Problem details: Transcribe the data underneath exactly. No images belong in your version.

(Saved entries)

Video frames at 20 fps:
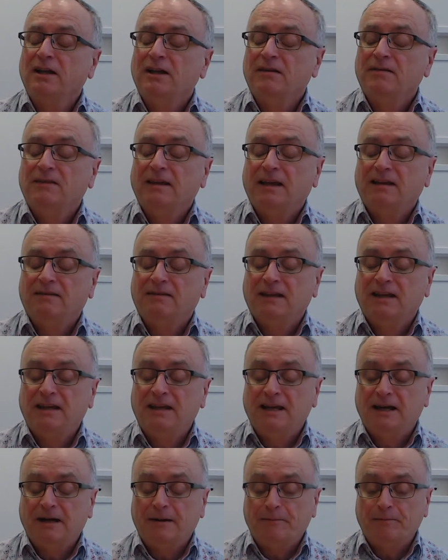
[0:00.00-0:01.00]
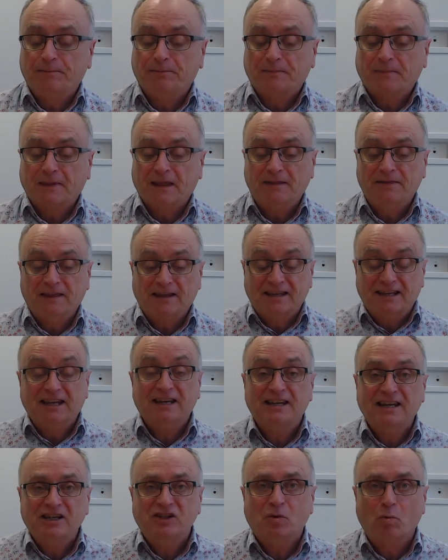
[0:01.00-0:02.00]
that the
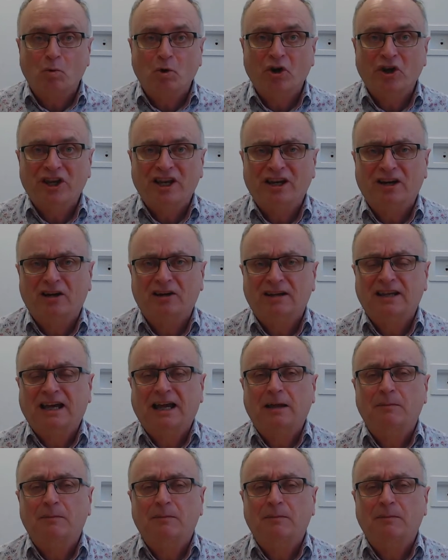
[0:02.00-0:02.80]
kidneys are working okay.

Answer section:
Video frames at 20 fps:
[0:00.00-0:01.00]
[0:01.00-0:02.00]
that the
[0:02.00-0:02.80]
kidneys are working okay.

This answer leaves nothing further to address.